↓↓↓

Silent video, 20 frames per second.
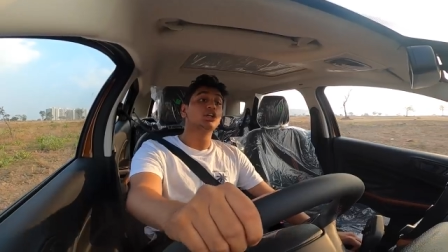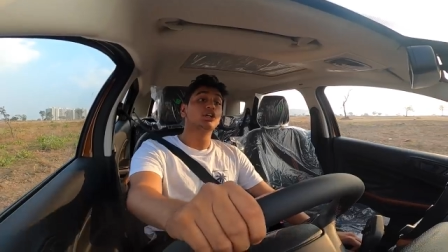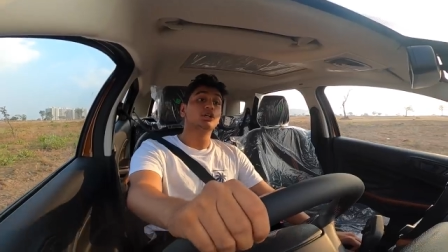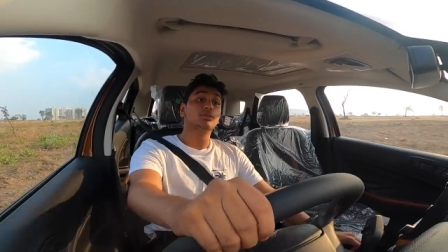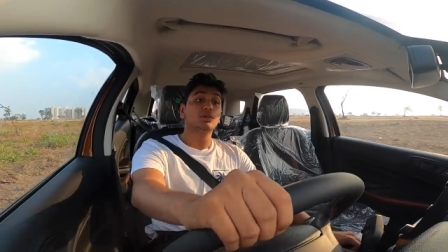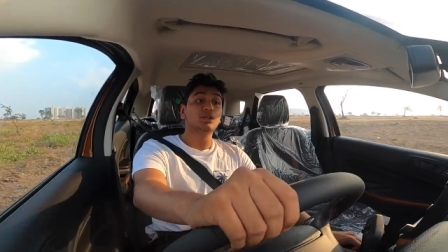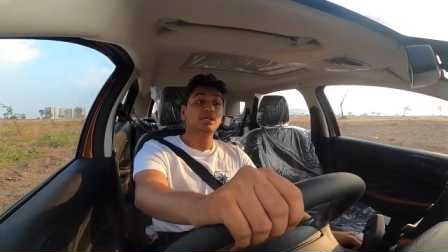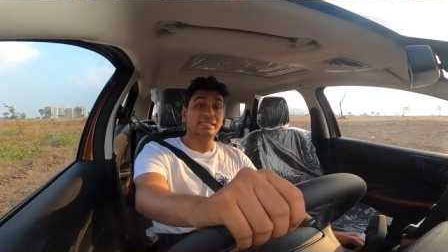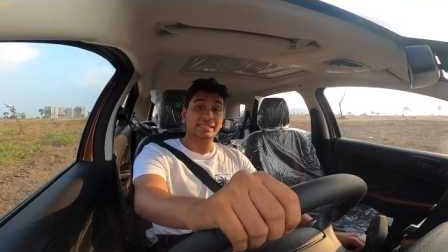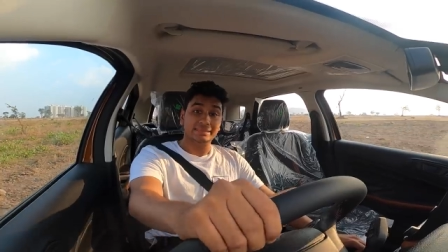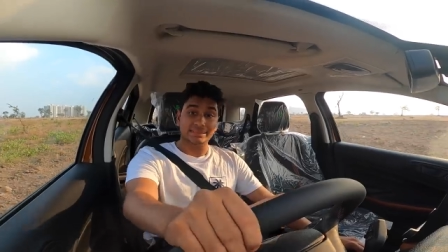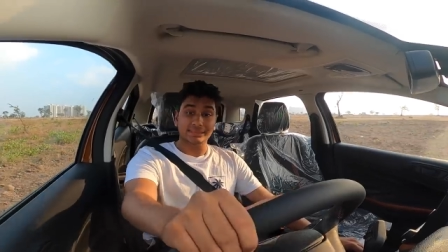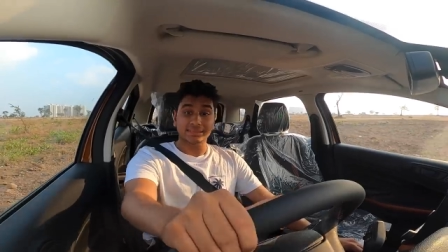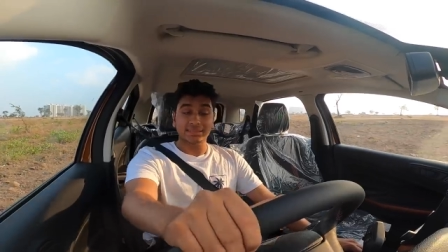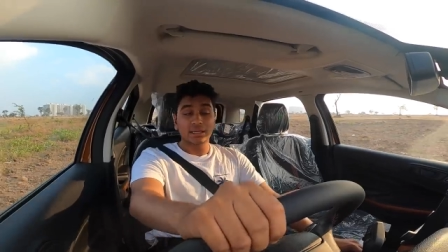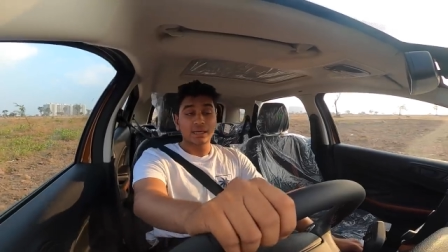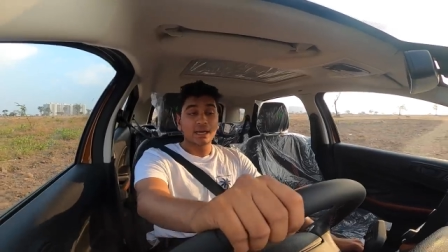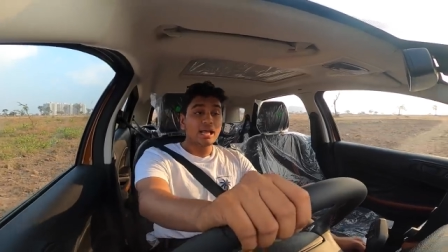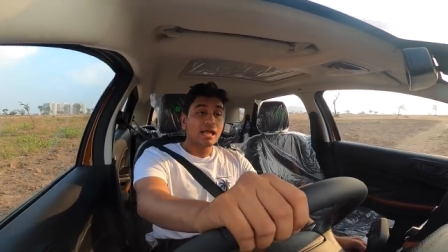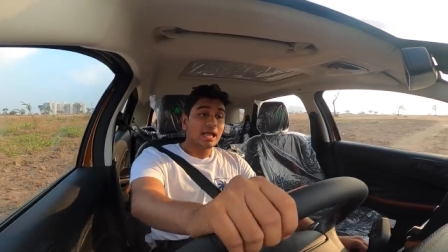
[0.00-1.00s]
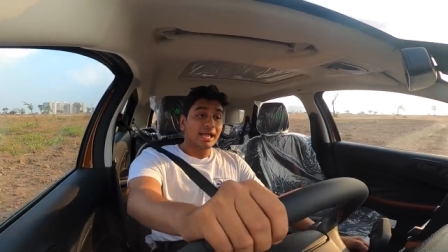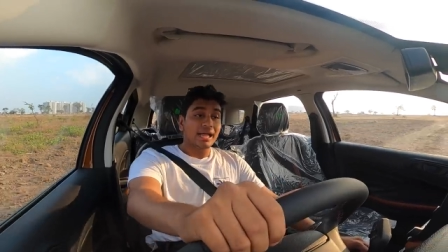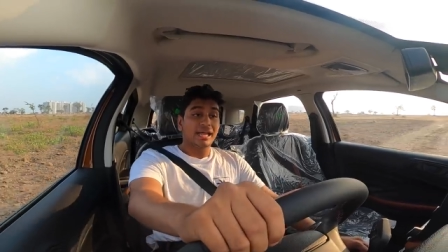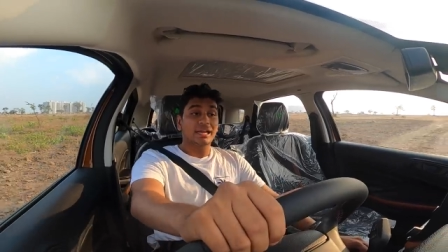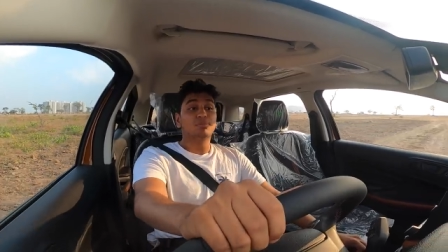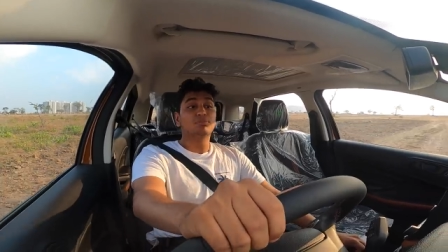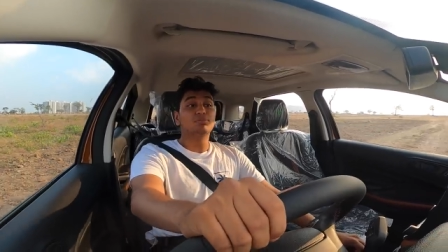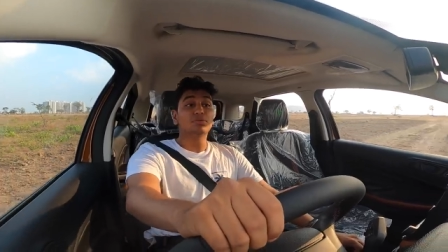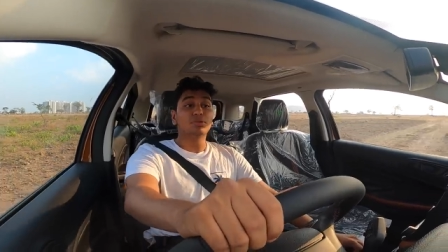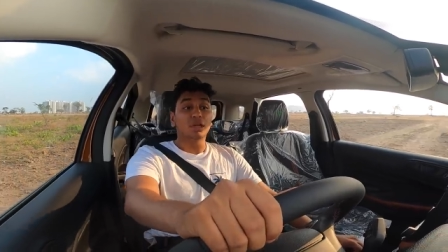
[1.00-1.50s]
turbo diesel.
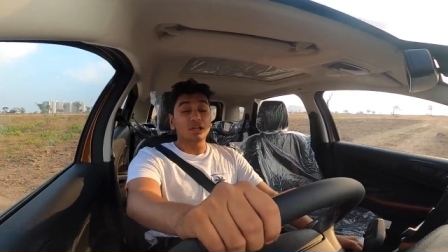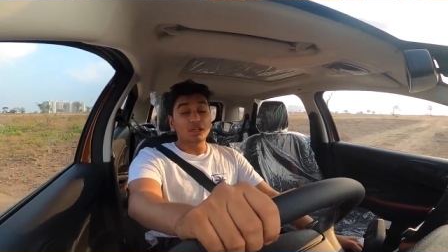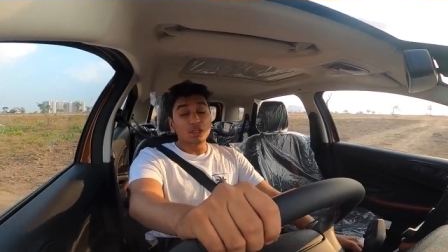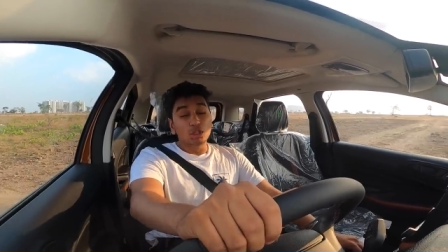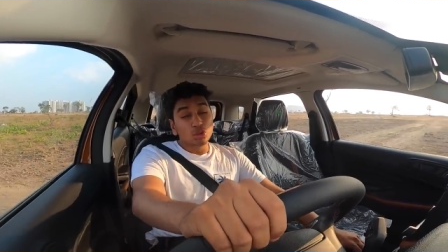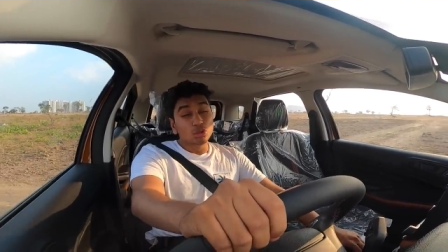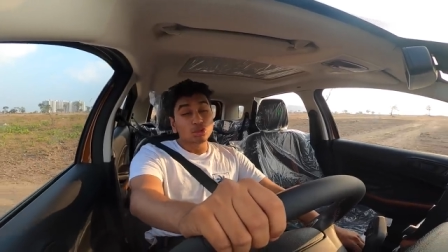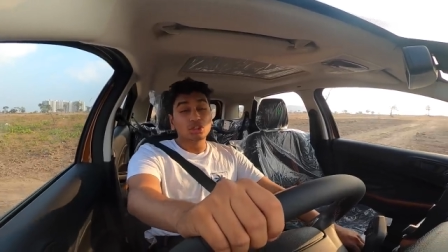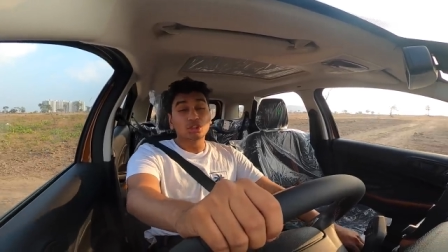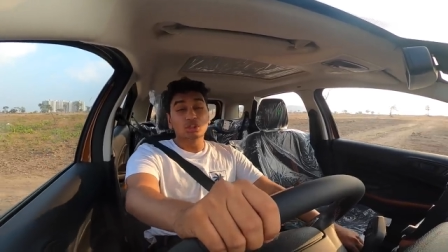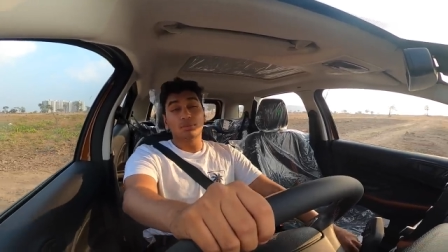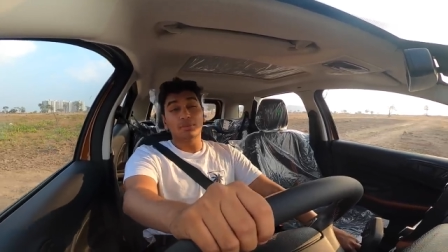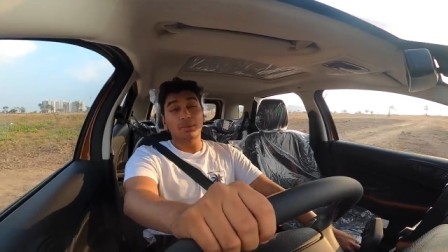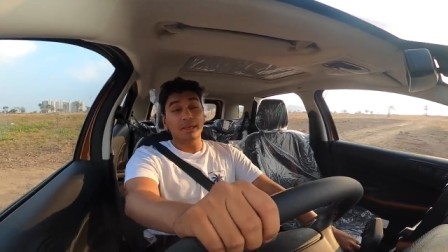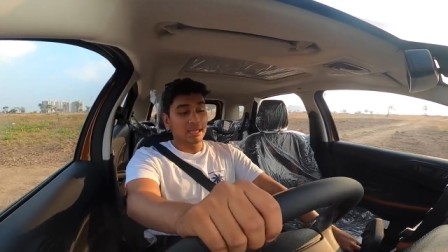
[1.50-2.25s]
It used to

↑↑↑
↓↓↓

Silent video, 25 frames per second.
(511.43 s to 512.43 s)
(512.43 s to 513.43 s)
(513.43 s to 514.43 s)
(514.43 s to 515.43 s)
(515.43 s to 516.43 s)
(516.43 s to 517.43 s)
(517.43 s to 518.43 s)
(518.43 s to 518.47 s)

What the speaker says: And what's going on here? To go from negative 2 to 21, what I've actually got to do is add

↑↑↑
↓↓↓

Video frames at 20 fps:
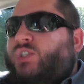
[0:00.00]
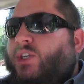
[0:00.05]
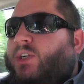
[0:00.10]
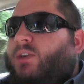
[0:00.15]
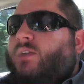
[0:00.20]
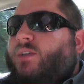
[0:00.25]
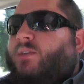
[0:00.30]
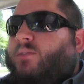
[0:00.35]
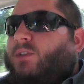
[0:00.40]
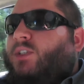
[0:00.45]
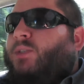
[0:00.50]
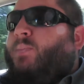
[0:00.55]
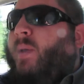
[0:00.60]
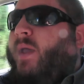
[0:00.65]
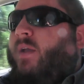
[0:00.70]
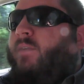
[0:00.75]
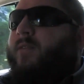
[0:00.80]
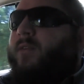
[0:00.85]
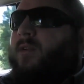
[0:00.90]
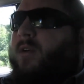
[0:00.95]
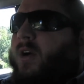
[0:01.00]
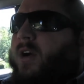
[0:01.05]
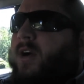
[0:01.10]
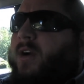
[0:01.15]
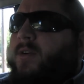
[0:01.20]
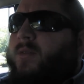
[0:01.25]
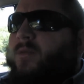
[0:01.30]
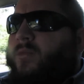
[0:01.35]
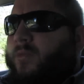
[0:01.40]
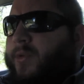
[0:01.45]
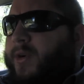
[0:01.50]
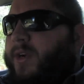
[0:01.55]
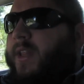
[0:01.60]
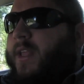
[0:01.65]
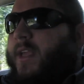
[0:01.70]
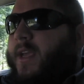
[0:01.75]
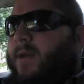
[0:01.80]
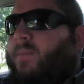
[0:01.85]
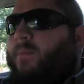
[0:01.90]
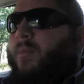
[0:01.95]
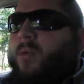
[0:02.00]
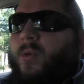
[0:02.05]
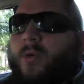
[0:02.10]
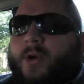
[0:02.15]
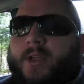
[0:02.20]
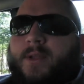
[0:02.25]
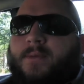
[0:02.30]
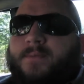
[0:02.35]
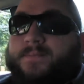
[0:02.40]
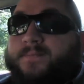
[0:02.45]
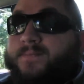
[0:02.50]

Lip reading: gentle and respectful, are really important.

↑↑↑

Your instructions:
Return only the lines between the one holding "(513.43 s to 514.43 s)" and the one holding "What the speaker", inclusive, exactly as they appear above.

Solved problem:
(513.43 s to 514.43 s)
(514.43 s to 515.43 s)
(515.43 s to 516.43 s)
(516.43 s to 517.43 s)
(517.43 s to 518.43 s)
(518.43 s to 518.47 s)

What the speaker says: And what's going on here? To go from negative 2 to 21, what I've actually got to do is add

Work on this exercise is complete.